A reasonable person would assume that a man born and raised in New York City, with a blood connection to All-Star third baseman Red Rolfe of the great Yankees teams of the 1930s and early '40s, would be a devoted fan of the Bronx Bombers.
That reasonable person would be wrong. My father was a Red Sox fan, if for no other reason than to curry my goat. Or so it seemed.
My allegiance to the Yankees was born while watching the fading Mickey Mantle in the late '60s. The slugger's cool name appealed to me, and although he only showed flashes of his once-awesome power, I could see why he was so beloved. The first ballgame I ever attended was the Twins-Yankees at the old Yankee Stadium, but I went with a friend's family, not my dad. The Mick played that day, but I mostly recall how vast that ballpark looked, how green the grass was, and how a fat guy landed on me while I reached for a foul ball hit by Harmon Killebrew. (I didn't get the ball.)
Dad preferred thoroughbred races at Belmont Park and Aqueduct to baseball games, but he occasionally regaled me with tales of going to Detroit on business and stopping by Tiger Stadium to say hello to his second-cousin Red, who managed the Tigers from 1949 to '52 after 10 seasons with the Yankees, where he played on five World Series winners. My dad's fondness for the Red Sox, though, did not become apparent to me until a certain principal owner arrived in the Bronx in 1973.
How well I recall the nights spent watching the Yanks on TV with my parents during the Bronx Zoo years. My mom was my ally and greatly enamored of second baseman Willie Randolph. My favorite player by that time was Yankee ace Ron Guidry. My dad spent every minute poo-pooing our heroes while guaranteeing victory for their opponents.
"Raymond, honestly!" my exasperated mother would say, "Why can't you root for the home team?"
"That Bronfenbrenner is for the birds," he'd say, blowing a cloud of cigar smoke toward the screen. So was the swagger of Reggie Jackson, the fire of Billy Martin and the scruffy menace of Thurman Munson. Dad wasn't too keen on Bucky Dent, either, although I don't recall him ever using the F-word as the light-hitting shortstop's middle name. But most of all, Dad -- who always identified with an underdog -- didn't like "that Bronfenbrenner." He considered Boss George a loudmouth and an arrogant buffoon. I saw his point, but I still loved my team.

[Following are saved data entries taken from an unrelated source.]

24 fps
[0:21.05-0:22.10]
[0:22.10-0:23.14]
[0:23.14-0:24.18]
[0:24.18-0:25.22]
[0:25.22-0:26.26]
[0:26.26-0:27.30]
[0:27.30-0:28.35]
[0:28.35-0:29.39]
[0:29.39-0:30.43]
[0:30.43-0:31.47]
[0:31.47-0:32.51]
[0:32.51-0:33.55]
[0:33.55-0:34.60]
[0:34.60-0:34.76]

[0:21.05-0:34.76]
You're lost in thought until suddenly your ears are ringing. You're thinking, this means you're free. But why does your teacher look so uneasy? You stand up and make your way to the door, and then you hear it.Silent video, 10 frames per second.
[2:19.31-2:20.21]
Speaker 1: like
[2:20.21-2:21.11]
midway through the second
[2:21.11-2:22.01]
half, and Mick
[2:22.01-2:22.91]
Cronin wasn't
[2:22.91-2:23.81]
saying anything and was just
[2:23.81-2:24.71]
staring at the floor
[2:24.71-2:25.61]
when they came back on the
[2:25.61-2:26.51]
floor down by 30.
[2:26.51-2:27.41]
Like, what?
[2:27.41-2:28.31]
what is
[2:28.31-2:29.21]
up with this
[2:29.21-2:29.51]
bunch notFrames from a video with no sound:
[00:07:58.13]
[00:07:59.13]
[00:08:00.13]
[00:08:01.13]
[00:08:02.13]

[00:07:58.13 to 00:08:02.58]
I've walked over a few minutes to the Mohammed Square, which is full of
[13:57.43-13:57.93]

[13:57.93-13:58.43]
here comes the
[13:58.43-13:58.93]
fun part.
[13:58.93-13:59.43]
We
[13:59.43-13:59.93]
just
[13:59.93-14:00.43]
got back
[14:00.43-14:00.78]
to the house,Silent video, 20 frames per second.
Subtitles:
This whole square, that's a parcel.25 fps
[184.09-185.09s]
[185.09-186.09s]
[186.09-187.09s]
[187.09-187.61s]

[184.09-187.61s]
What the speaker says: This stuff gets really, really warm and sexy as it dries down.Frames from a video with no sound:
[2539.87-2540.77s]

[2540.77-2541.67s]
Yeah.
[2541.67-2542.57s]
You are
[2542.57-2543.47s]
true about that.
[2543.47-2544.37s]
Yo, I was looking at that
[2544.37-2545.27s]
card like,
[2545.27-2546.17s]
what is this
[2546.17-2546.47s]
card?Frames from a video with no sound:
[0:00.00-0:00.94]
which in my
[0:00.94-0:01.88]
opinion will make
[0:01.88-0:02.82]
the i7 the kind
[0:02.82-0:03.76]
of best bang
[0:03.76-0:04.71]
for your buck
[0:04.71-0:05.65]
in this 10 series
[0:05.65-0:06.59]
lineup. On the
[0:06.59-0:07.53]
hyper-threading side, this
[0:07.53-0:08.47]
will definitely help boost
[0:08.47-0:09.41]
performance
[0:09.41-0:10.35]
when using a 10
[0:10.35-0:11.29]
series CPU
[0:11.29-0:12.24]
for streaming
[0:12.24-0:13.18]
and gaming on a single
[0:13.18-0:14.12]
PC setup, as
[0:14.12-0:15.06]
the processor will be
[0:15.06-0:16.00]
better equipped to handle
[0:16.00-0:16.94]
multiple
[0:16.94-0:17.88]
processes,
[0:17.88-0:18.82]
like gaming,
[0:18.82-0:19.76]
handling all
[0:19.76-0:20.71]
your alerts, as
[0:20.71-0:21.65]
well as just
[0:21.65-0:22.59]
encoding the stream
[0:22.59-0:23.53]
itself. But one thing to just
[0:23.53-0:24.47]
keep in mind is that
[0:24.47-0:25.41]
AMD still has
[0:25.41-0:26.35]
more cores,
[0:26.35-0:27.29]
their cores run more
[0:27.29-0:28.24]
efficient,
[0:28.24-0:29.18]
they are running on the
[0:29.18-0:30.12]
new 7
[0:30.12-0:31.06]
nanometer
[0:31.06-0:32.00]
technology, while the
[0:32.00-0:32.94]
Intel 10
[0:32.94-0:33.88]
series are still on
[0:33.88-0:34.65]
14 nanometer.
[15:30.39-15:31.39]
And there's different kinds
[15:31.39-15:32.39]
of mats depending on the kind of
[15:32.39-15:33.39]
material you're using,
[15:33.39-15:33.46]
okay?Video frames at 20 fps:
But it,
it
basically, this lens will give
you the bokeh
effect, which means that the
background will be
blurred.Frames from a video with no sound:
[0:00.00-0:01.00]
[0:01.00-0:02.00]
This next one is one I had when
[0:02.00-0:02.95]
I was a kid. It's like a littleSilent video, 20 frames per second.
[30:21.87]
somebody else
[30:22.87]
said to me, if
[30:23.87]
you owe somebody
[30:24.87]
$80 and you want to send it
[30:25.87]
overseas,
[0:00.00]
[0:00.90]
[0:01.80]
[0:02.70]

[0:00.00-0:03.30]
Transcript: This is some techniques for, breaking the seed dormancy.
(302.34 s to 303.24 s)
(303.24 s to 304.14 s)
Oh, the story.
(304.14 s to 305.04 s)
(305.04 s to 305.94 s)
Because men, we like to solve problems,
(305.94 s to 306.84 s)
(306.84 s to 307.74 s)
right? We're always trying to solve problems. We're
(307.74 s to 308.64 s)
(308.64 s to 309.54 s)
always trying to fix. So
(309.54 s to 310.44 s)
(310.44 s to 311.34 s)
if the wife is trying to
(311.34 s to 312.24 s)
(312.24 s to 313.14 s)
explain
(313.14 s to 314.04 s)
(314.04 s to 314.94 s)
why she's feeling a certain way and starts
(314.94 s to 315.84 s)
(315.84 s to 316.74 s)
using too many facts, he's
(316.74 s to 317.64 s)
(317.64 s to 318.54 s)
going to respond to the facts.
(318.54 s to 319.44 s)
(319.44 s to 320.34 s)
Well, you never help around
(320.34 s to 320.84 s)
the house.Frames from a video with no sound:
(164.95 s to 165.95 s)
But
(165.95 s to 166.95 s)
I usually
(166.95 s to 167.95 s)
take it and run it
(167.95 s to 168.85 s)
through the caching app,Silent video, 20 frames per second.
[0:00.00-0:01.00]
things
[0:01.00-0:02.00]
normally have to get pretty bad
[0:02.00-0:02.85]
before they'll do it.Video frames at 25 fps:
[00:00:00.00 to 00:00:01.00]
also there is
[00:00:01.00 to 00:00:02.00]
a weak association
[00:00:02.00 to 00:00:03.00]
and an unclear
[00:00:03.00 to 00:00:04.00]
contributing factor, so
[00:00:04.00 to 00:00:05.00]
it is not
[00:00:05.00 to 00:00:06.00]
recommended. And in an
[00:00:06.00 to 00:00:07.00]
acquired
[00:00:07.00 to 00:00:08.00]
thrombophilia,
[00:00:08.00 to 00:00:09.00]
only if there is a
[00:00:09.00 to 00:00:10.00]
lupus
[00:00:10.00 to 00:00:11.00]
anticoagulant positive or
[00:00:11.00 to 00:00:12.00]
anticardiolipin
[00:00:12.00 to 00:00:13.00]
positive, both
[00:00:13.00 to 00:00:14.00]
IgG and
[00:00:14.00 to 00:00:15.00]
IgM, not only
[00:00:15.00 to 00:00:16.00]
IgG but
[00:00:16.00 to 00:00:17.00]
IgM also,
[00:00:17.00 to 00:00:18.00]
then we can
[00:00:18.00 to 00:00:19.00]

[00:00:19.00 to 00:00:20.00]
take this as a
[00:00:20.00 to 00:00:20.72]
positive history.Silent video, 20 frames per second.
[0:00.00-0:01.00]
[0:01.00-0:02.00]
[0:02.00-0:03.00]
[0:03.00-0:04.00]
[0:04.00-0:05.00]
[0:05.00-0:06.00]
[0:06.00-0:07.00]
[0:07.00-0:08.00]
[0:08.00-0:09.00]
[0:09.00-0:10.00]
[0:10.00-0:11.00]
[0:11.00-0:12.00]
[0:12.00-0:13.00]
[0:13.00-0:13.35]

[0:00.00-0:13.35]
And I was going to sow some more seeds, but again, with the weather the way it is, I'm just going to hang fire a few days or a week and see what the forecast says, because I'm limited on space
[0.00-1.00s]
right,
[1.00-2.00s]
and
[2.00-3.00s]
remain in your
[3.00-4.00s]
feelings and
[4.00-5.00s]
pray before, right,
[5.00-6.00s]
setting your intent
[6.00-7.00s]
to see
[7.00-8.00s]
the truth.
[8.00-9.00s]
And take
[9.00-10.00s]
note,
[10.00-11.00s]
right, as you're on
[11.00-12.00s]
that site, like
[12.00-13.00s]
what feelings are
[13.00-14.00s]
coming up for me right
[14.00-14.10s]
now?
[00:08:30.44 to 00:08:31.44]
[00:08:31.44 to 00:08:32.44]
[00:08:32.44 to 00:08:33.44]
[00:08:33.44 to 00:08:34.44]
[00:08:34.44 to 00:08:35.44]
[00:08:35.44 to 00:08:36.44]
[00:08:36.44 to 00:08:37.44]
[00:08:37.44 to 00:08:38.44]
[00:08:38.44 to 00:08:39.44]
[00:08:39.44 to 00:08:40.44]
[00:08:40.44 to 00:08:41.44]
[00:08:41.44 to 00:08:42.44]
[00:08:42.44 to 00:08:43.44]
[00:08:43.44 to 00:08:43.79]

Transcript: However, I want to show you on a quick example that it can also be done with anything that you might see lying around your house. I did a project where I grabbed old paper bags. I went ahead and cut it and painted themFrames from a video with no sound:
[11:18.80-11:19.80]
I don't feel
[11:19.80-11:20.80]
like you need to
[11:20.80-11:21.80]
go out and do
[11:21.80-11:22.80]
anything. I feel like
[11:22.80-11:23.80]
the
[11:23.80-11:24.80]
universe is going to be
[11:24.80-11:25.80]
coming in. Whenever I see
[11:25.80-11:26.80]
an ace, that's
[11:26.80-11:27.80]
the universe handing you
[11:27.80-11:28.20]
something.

Dad was also an avid golfer who proudly sported his Red Sox cap on the links. We sparred good-naturedly every baseball season, and for Father's Day in 1985 I bought a T-shirt at a Yankee Stadium concession stand. It was a snappy gray number with big red letters on the chest that read BOSTON SUCKS. Dad was asleep by the time I got home from the Saturday night game, so I draped it over him. He was wearing it the next morning, but he still boldly proclaimed the superiority of his Red Sox. He had this cool, calm faith in that team -- an uncommon demeanor among the Boston faithful, but he was an uncommon man.
Dad passed away in 1994 at age 83, so he never experienced the bewildering joy of the Sox' 2004 ALCS comeback -- lord, how I would have heard about that -- and their subsequent World Series triumph. But part of him did. My son Colin is a Red Sox fan, even though I've done my level best to usher him into the Pinstriped Church. Dad only knew Colin for the first three years of the lad's life, but that was enough time to convince him to defect to Red Sox Nation. Every time the Sox win and the Yanks lose, Colin snickers that snicker from beyond the grave.